Modular Monolith Architecture

Modular Monolith Architecture

Julian Krause · March 01, 2026
ArchitectureDDDClean Architecture
ArchitectureEngineering Culture

The modular monolith is gaining traction as teams realize that microservices solve organizational problems, not technical ones. If your team is small enough to coordinate on a single codebase, a well-structured monolith gives you clean module boundaries, independent deployability readiness, and none of the operational overhead of distributed systems.

Module Structure

Each module is a self-contained vertical slice of the application with its own domain, data access, and API surface. Modules communicate through well-defined contracts, never through shared database tables or direct class references.

/src/
├── Postnomic.Host/                  # Composition root
├── Modules/
│   ├── Orders/
│   │   ├── Orders.Api/              # Controllers, DTOs
│   │   ├── Orders.Domain/           # Entities, value objects
│   │   ├── Orders.Infrastructure/   # EF Core, repositories
│   │   └── Orders.Contracts/        # Public interfaces and events
│   ├── Inventory/
│   │   ├── Inventory.Api/
│   │   ├── Inventory.Domain/
│   │   ├── Inventory.Infrastructure/
│   │   └── Inventory.Contracts/
│   └── Shipping/
│       ├── Shipping.Api/
│       ├── Shipping.Domain/
│       ├── Shipping.Infrastructure/
│       └── Shipping.Contracts/

Enforcing Module Boundaries

The most critical aspect of a modular monolith is boundary enforcement. Without it, modules will gradually couple until you have a traditional monolith with folder organization. We enforce boundaries at compile time using project references and at test time using architecture tests.

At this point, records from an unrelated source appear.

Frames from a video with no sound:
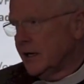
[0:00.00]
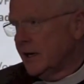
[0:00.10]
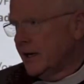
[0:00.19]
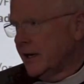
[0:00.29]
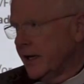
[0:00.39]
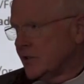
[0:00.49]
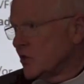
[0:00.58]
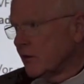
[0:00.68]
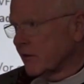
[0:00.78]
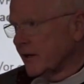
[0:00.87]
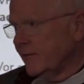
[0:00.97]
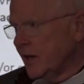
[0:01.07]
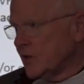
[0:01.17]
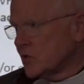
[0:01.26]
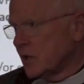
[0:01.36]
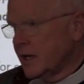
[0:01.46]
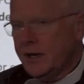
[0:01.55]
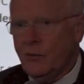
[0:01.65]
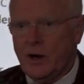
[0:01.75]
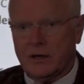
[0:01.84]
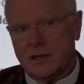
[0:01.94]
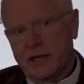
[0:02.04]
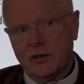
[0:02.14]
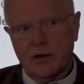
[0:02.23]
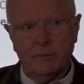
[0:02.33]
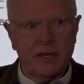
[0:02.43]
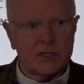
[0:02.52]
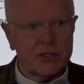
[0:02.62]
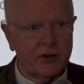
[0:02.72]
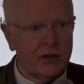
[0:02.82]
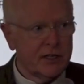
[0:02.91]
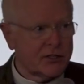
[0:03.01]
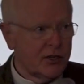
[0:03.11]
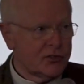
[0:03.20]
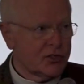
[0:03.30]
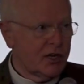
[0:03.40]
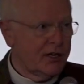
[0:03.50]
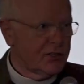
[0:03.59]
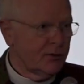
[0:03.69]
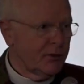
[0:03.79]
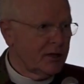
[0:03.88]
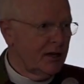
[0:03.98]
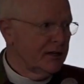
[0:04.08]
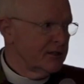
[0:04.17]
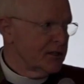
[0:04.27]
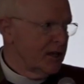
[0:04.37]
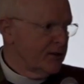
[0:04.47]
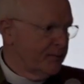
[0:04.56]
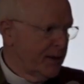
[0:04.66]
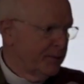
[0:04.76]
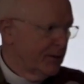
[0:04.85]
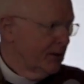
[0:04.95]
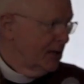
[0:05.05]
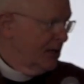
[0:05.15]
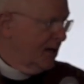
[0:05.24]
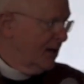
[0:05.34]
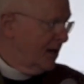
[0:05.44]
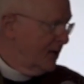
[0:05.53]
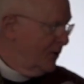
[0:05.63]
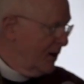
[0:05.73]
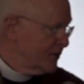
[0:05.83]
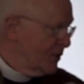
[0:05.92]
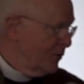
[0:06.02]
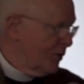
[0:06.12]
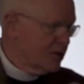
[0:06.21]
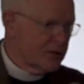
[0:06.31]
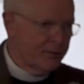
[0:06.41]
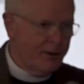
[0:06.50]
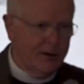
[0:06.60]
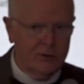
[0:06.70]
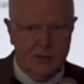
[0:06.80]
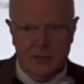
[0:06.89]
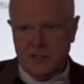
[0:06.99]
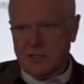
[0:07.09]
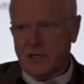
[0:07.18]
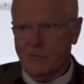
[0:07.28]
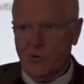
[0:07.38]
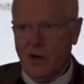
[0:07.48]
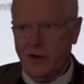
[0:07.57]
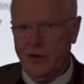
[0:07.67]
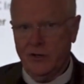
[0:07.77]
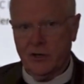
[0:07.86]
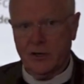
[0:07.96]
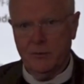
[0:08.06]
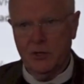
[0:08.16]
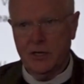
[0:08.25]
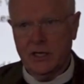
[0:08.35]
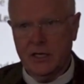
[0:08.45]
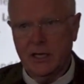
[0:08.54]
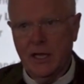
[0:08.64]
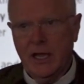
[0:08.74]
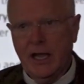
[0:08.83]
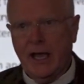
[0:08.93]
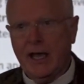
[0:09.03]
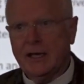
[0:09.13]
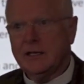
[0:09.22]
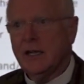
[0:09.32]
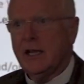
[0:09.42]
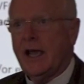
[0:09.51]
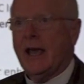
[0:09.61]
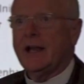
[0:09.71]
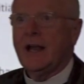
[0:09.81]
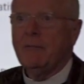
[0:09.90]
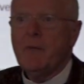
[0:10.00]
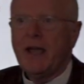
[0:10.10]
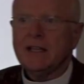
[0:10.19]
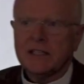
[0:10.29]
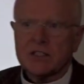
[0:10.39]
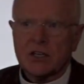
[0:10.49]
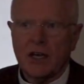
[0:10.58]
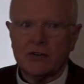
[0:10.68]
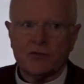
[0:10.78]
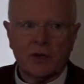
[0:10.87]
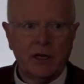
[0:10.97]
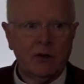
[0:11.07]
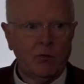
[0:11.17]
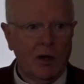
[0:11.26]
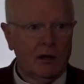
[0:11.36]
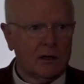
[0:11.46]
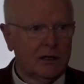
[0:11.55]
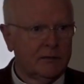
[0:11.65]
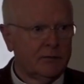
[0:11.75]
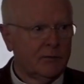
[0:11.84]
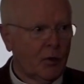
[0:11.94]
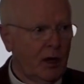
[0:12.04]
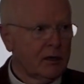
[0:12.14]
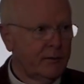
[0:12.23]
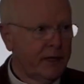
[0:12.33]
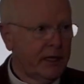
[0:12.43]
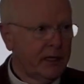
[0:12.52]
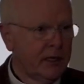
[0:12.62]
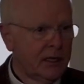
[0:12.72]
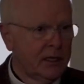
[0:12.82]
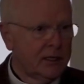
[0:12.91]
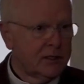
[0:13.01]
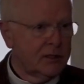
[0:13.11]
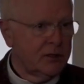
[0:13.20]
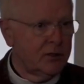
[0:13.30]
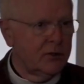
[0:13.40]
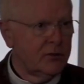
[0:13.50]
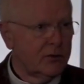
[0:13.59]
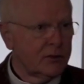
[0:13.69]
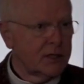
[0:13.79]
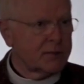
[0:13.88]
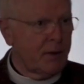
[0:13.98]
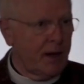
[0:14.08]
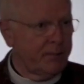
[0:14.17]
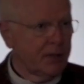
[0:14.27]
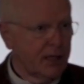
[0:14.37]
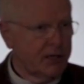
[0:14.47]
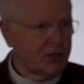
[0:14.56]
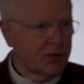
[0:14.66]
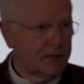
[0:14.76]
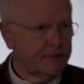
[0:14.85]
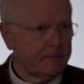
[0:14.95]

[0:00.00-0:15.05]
at general convention, anywhere, in your ministerial association with all those other people who also worship our Lord somewhere in your community. And make this country welcoming to this population,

// Architecture test using NetArchTest
[Fact]
public void OrdersModule_ShouldNotReference_InventoryDomain()
{
    var result = Types.InAssembly(typeof(Order).Assembly)
        .ShouldNot()
        .HaveDependencyOn("Inventory.Domain")
        .GetResult();

    result.IsSuccessful.Should().BeTrue(
        "Orders module must not directly reference Inventory domain. " +
        "Use Inventory.Contracts instead.");
}

[Fact]
public void Modules_ShouldOnlyCommunicate_ThroughContracts()
{
    var moduleAssemblies = new[]
    {
        typeof(Order).Assembly,
        typeof(InventoryItem).Assembly,
        typeof(Shipment).Assembly
    };

    foreach (var assembly in moduleAssemblies)
    {
        var otherDomains = moduleAssemblies
            .Where(a => a != assembly)
            .Select(a => a.GetName().Name!)
            .ToArray();

        var result = Types.InAssembly(assembly)
            .ShouldNot()
            .HaveDependencyOnAny(otherDomains)
            .GetResult();

        result.IsSuccessful.Should().BeTrue();
    }
}

Inter-Module Communication

Modules communicate through in-process events and query interfaces defined in Contracts projects. This keeps modules decoupled while avoiding network overhead.

// Orders.Contracts — the public API of the Orders module
public interface IOrderQueryService
{
    Task<OrderSummary?> GetOrderSummaryAsync(Guid orderId, CancellationToken ct);
}

public record OrderConfirmedEvent(Guid OrderId, Guid CustomerId, decimal Total);

// Inventory module consumes the contract
public class WhenOrderConfirmed_ReserveStock(InventoryDbContext db)
    : IEventHandler<OrderConfirmedEvent>
{
    public async Task Handle(OrderConfirmedEvent @event, CancellationToken ct)
    {
        // React to order confirmation without depending on Orders.Domain
        await ReserveStockForOrderAsync(@event.OrderId, ct);
    }
}

Separate DbContexts per Module

Each module owns its database schema through a dedicated DbContext. While they share the same physical database, each context only maps the tables belonging to its module. This prevents accidental cross-module queries and makes future extraction to a separate database straightforward.

public class OrdersDbContext(DbContextOptions<OrdersDbContext> options) : DbContext(options)
{
    public DbSet<Order> Orders => Set<Order>();
    public DbSet<OrderLine> OrderLines => Set<OrderLine>();

    protected override void OnModelCreating(ModelBuilder modelBuilder)
    {
        modelBuilder.HasDefaultSchema("orders"); // Schema isolation
        modelBuilder.ApplyConfigurationsFromAssembly(typeof(OrdersDbContext).Assembly);
    }
}

The modular monolith is not a stepping stone to microservices — it is a valid architecture in its own right. Many teams will never need to extract modules into separate services. But if you do, the clean boundaries make that extraction a mechanical process rather than a painful untangling.


Comments (2)

Elena Mar 11, 2026 · 17:08

I tried this approach and it works perfectly!

Greta Mar 07, 2026 · 20:08

I had the same experience, can confirm.

Felix Mar 12, 2026 · 17:08

Well written and easy to follow. Keep it up!